Exercise goal: Return the data below unchanged, without images.

*** Opening of Material for the task ***

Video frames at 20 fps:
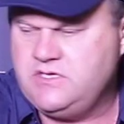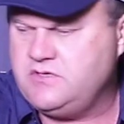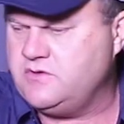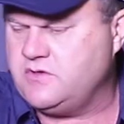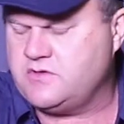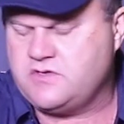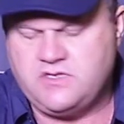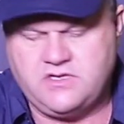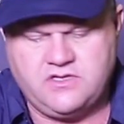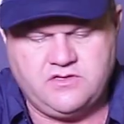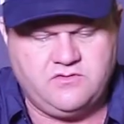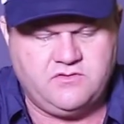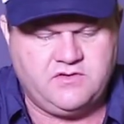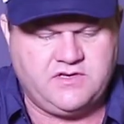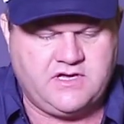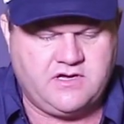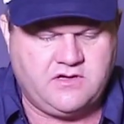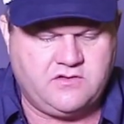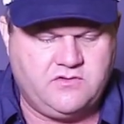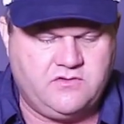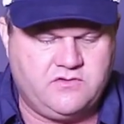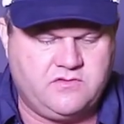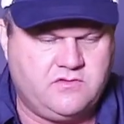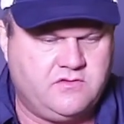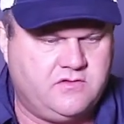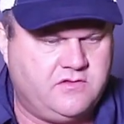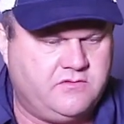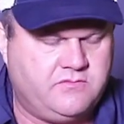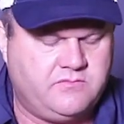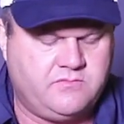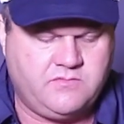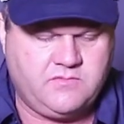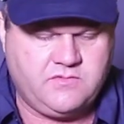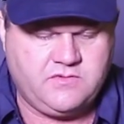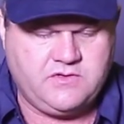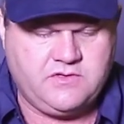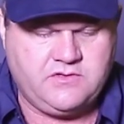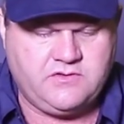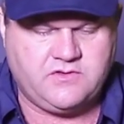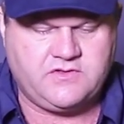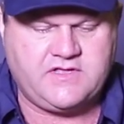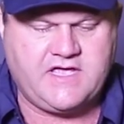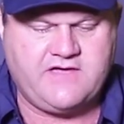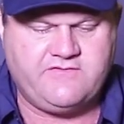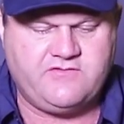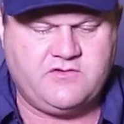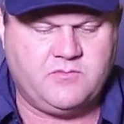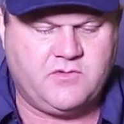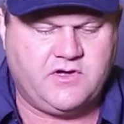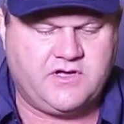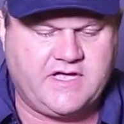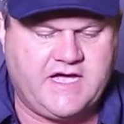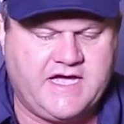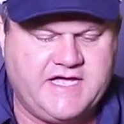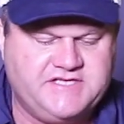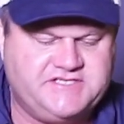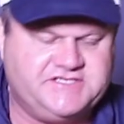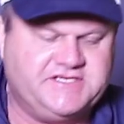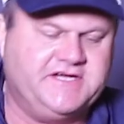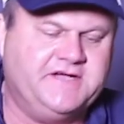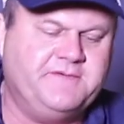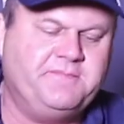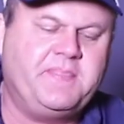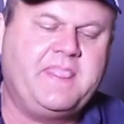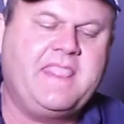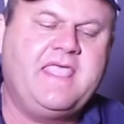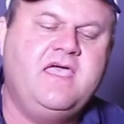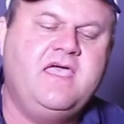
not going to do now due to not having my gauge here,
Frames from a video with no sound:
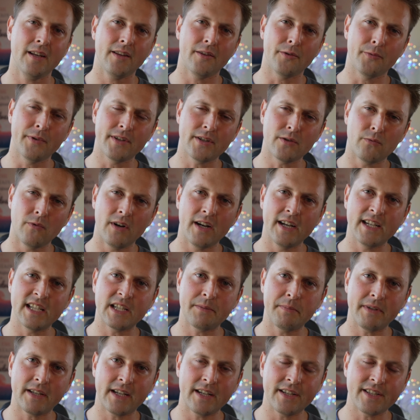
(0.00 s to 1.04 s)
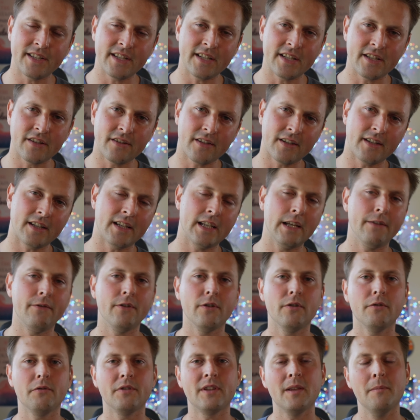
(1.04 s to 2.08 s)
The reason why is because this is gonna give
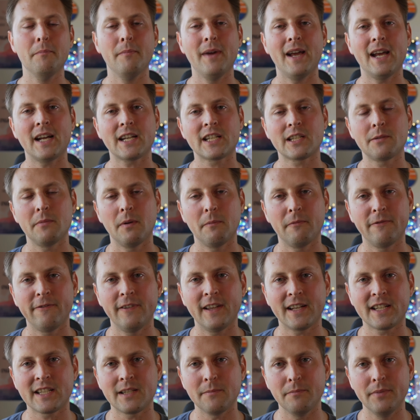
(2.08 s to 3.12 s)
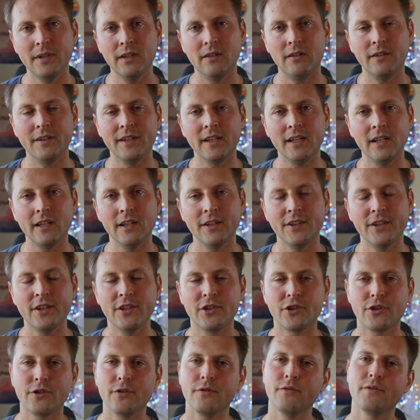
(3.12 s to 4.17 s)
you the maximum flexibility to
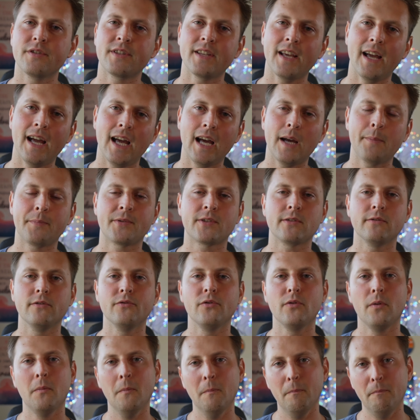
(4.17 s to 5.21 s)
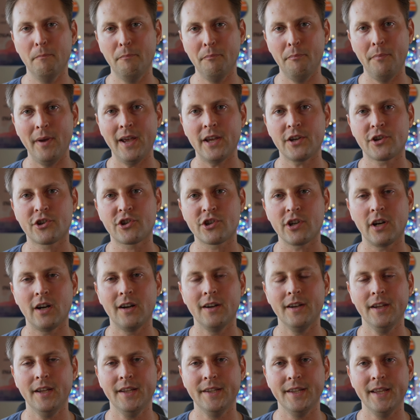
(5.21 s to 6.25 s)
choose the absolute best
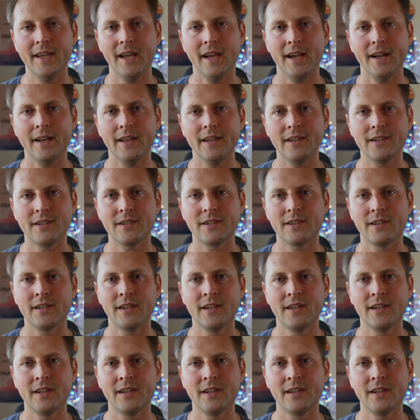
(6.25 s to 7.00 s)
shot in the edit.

*** Close of Material for the task ***

Answer:
Video frames at 20 fps:
not going to do now due to not having my gauge here,
Frames from a video with no sound:
(0.00 s to 1.04 s)
(1.04 s to 2.08 s)
The reason why is because this is gonna give
(2.08 s to 3.12 s)
(3.12 s to 4.17 s)
you the maximum flexibility to
(4.17 s to 5.21 s)
(5.21 s to 6.25 s)
choose the absolute best
(6.25 s to 7.00 s)
shot in the edit.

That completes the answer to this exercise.